__YOUR OBJECTIVE__. Could you transcribe every entry below exactly, leaving out the pictures?

Start of DATA SHOWN

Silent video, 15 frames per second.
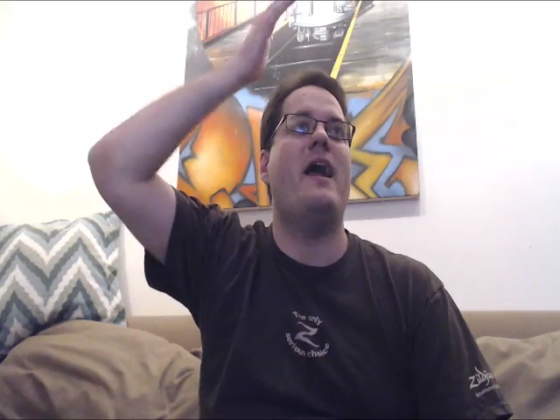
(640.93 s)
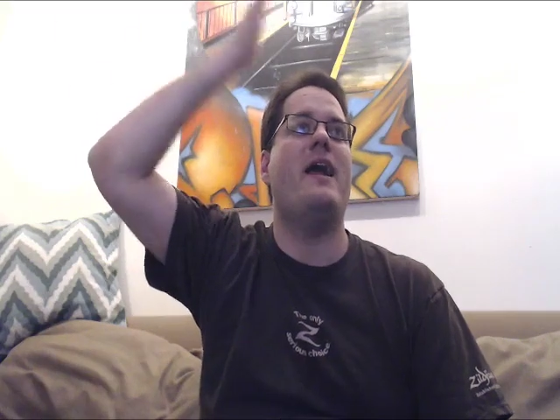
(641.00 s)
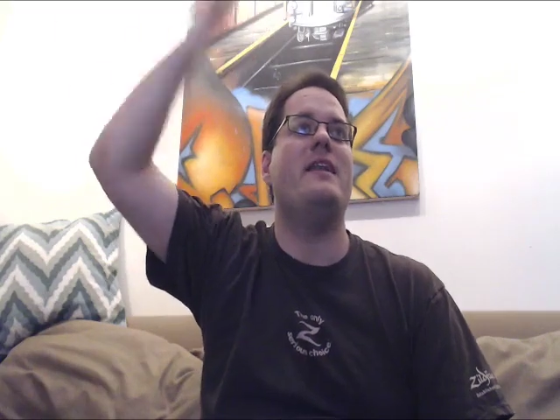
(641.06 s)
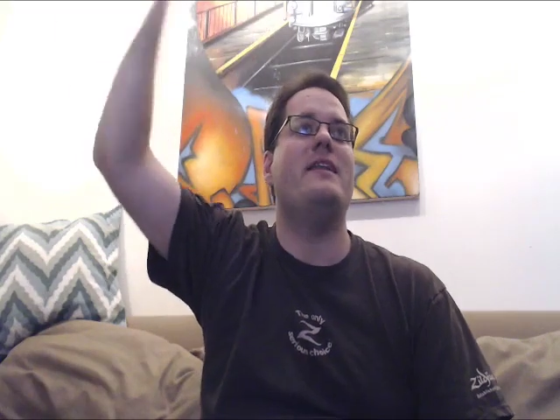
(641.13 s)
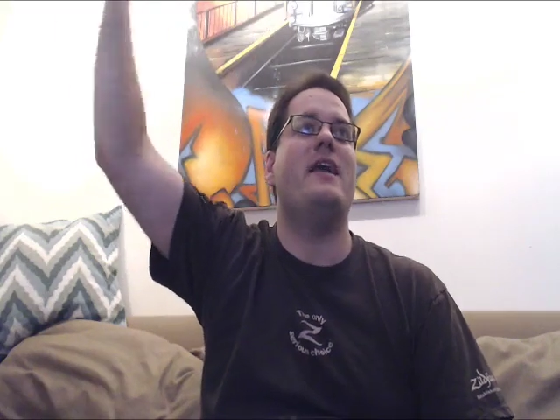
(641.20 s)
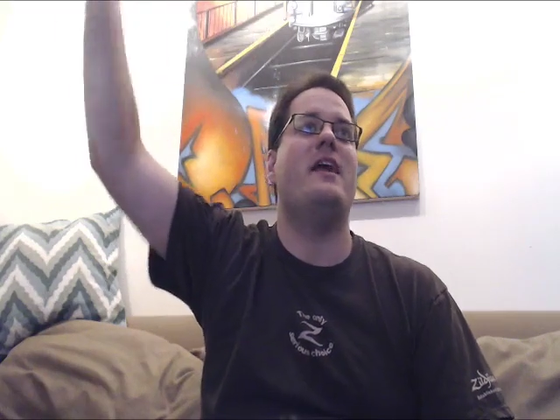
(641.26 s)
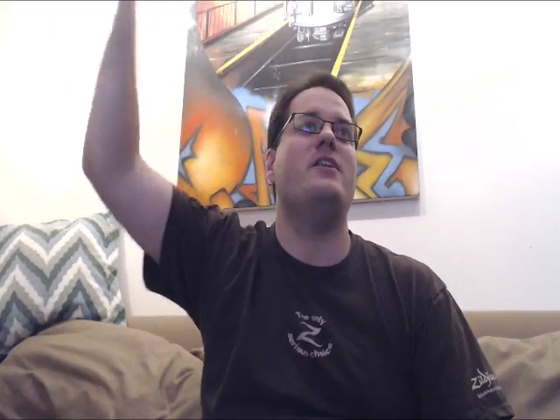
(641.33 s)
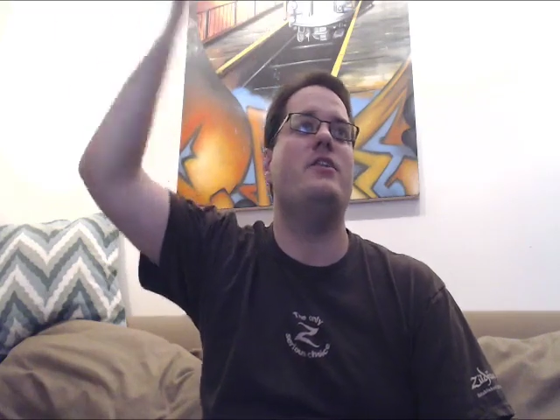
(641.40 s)
a
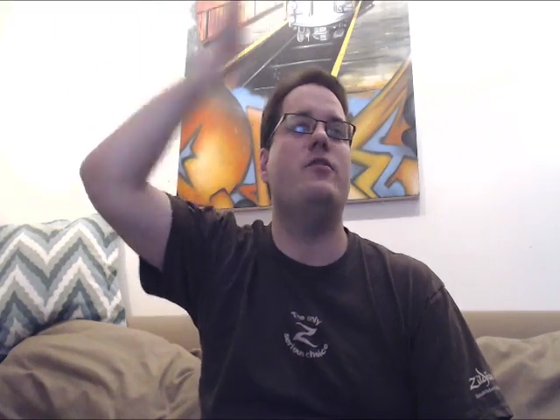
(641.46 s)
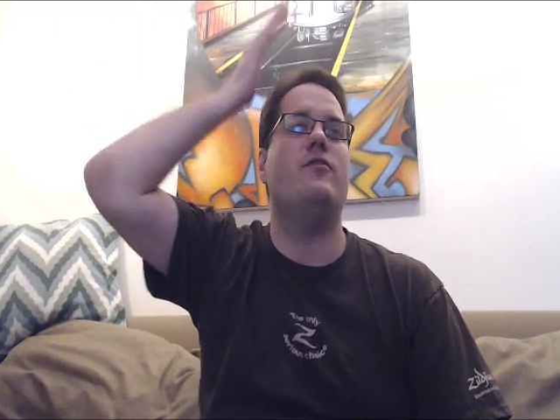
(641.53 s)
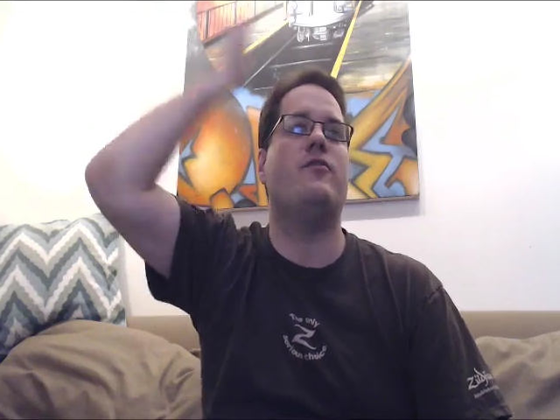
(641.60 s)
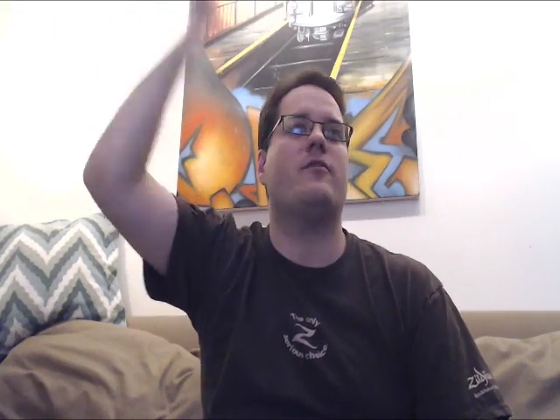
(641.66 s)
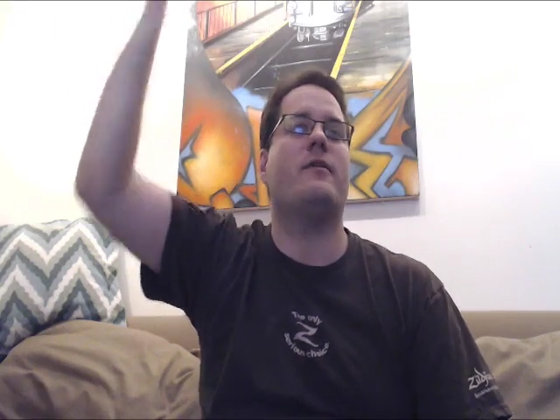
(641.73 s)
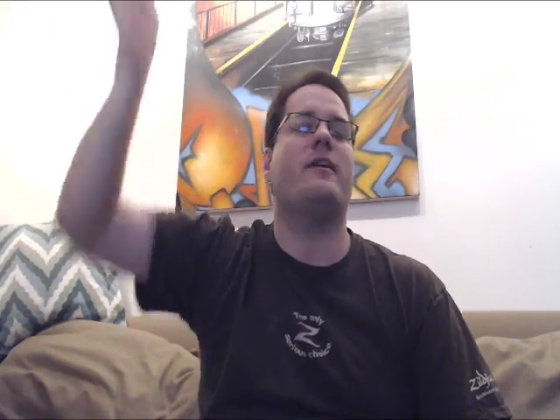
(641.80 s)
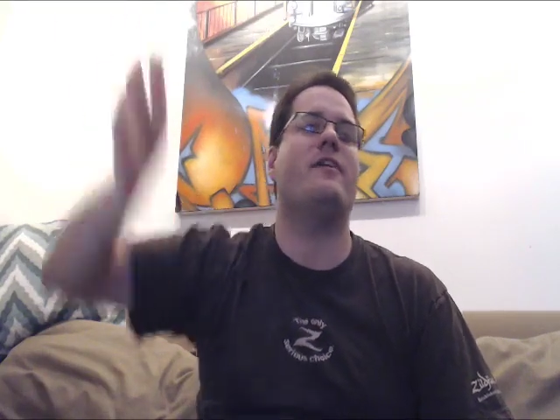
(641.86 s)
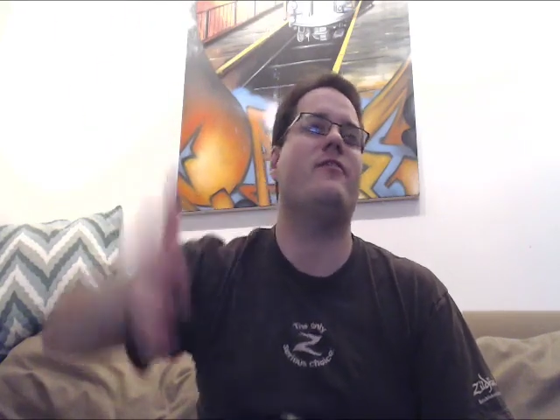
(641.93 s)
NAN
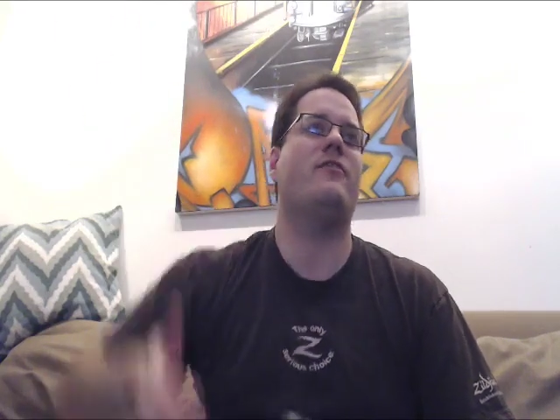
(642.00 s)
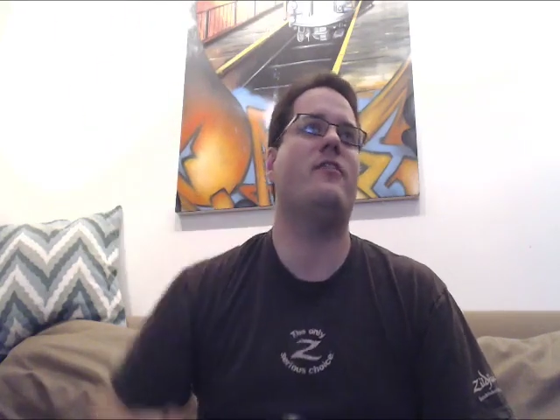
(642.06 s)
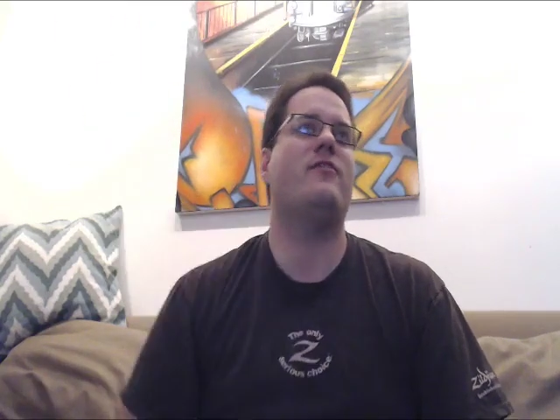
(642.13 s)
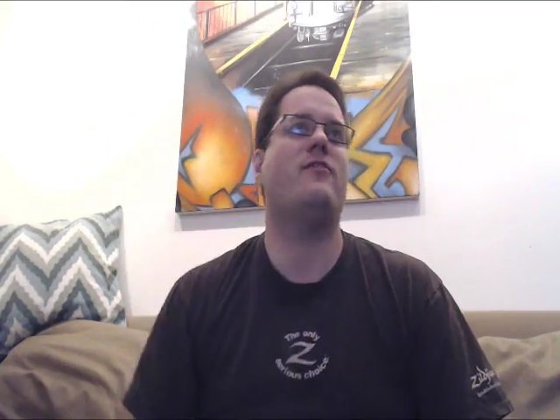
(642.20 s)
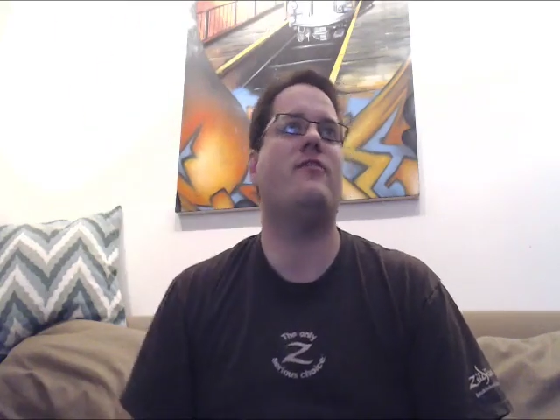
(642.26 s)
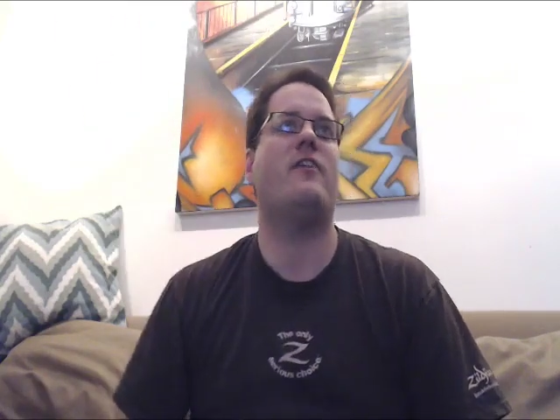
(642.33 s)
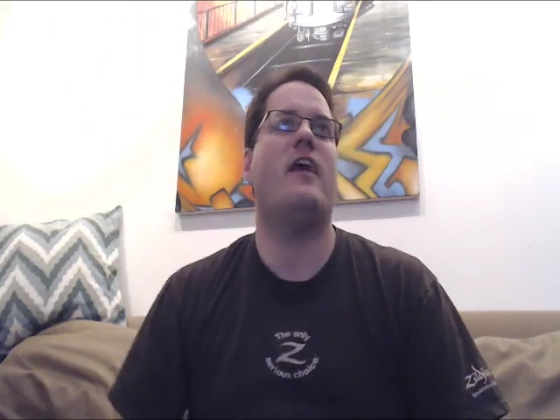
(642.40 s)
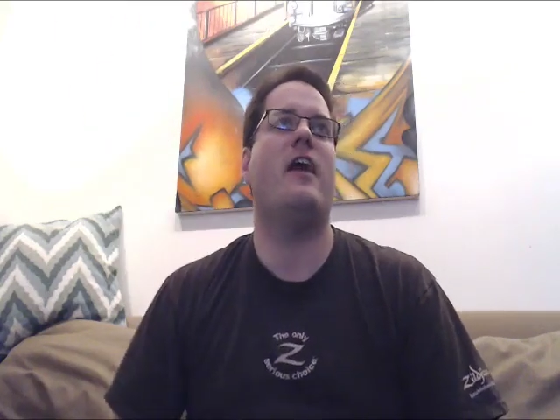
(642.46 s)
user
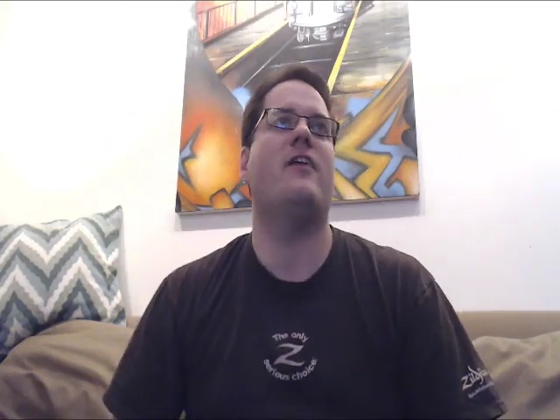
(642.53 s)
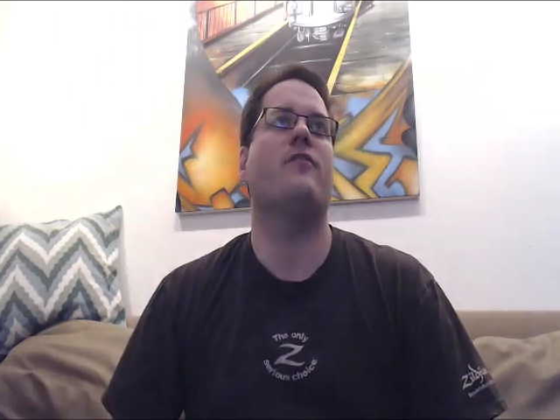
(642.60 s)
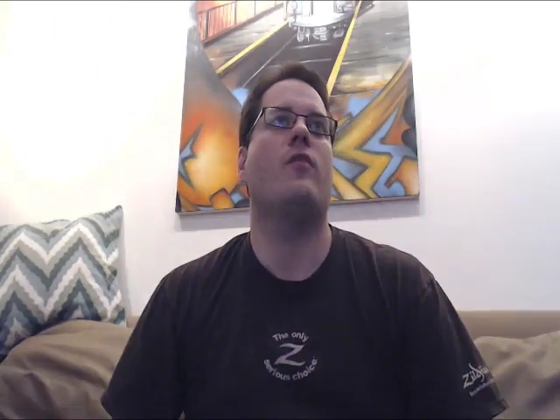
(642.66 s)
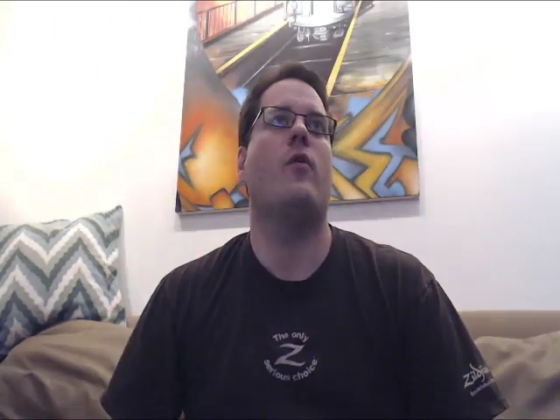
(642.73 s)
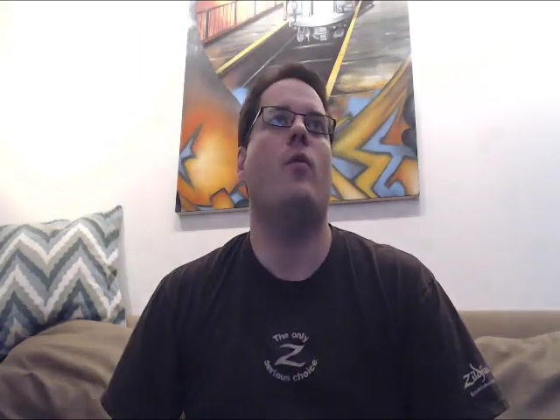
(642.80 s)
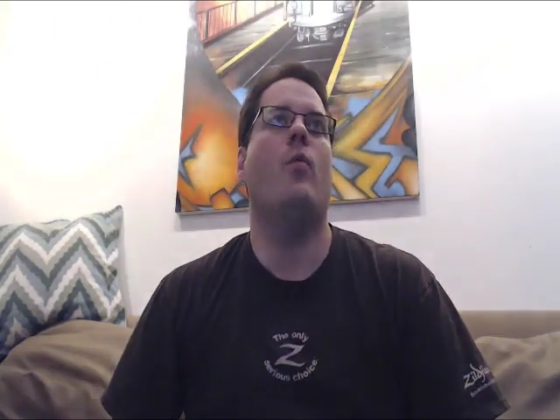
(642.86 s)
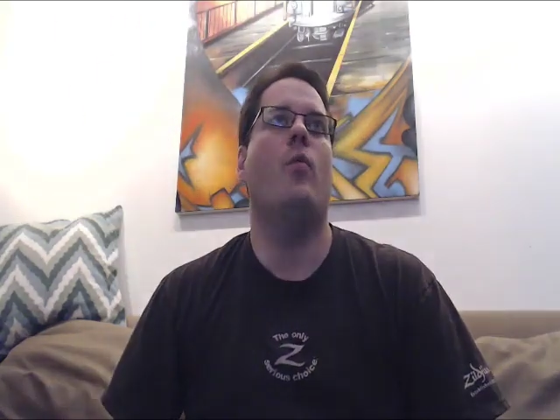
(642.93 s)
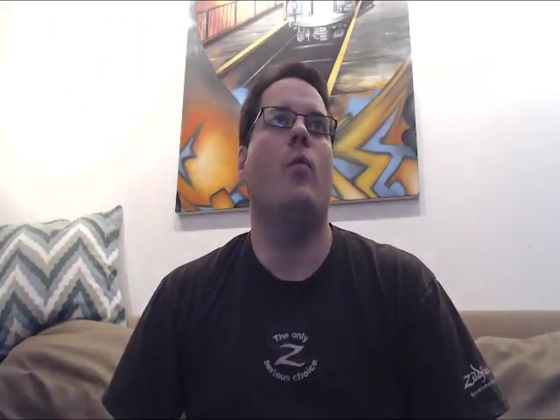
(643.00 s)
exists as
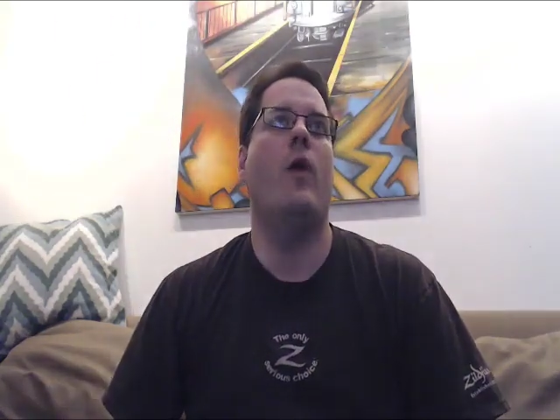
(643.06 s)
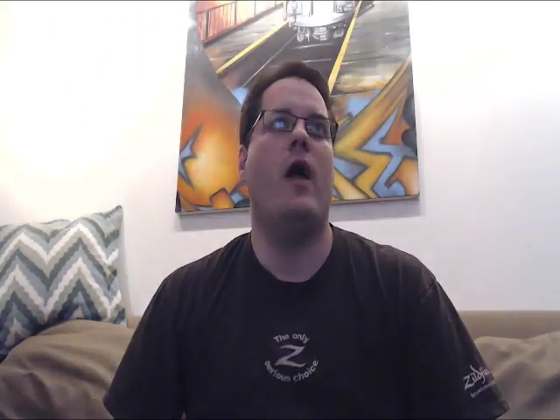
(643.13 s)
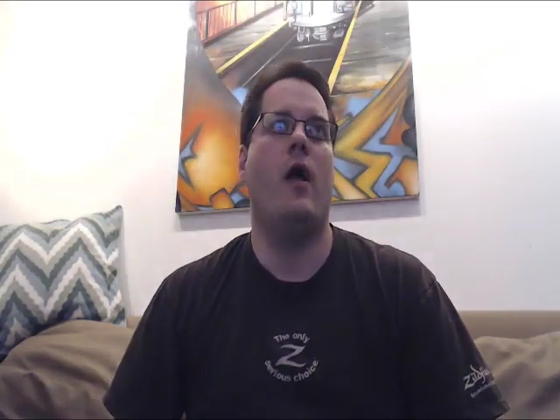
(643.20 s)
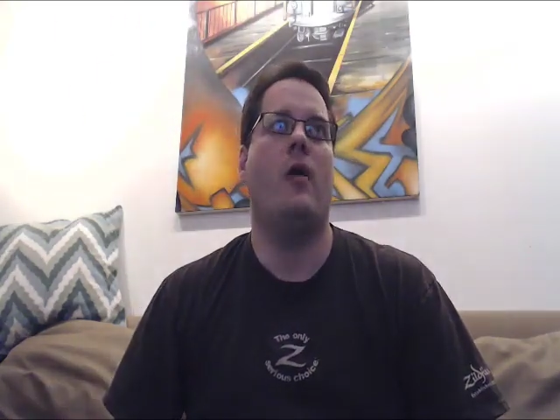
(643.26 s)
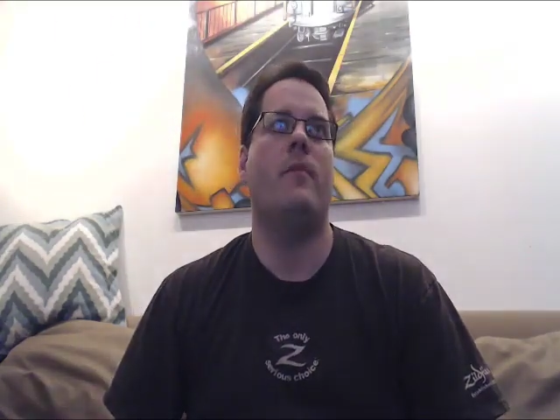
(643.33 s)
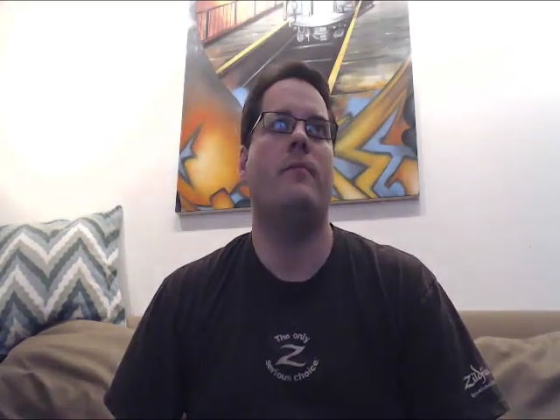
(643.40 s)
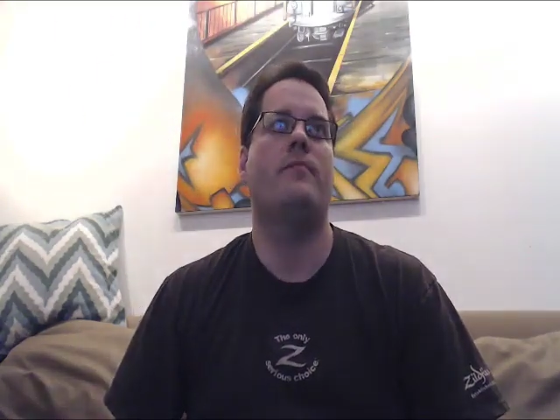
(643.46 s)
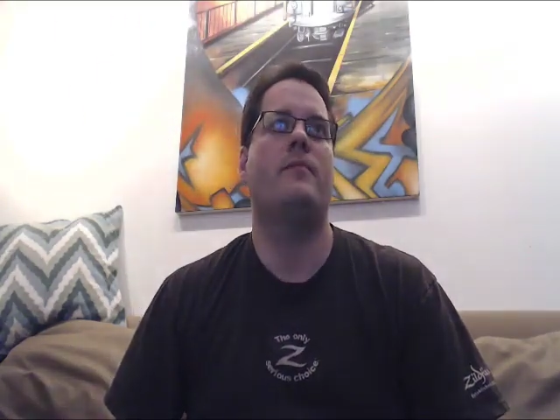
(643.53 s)

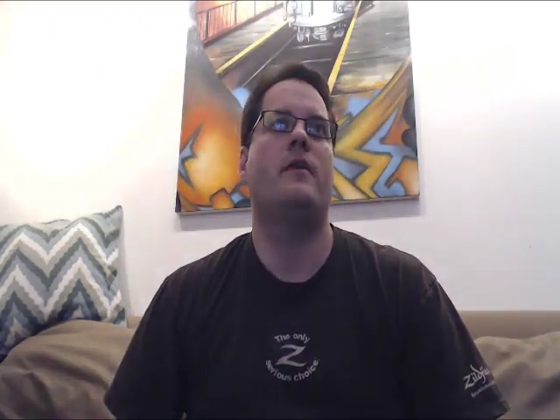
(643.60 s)
well.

End of DATA SHOWN

__RESPONSE AREA__.
Silent video, 15 frames per second.
(640.93 s)
(641.00 s)
(641.06 s)
(641.13 s)
(641.20 s)
(641.26 s)
(641.33 s)
(641.40 s)
a
(641.46 s)
(641.53 s)
(641.60 s)
(641.66 s)
(641.73 s)
(641.80 s)
(641.86 s)
(641.93 s)
NAN
(642.00 s)
(642.06 s)
(642.13 s)
(642.20 s)
(642.26 s)
(642.33 s)
(642.40 s)
(642.46 s)
user
(642.53 s)
(642.60 s)
(642.66 s)
(642.73 s)
(642.80 s)
(642.86 s)
(642.93 s)
(643.00 s)
exists as
(643.06 s)
(643.13 s)
(643.20 s)
(643.26 s)
(643.33 s)
(643.40 s)
(643.46 s)
(643.53 s)

(643.60 s)
well.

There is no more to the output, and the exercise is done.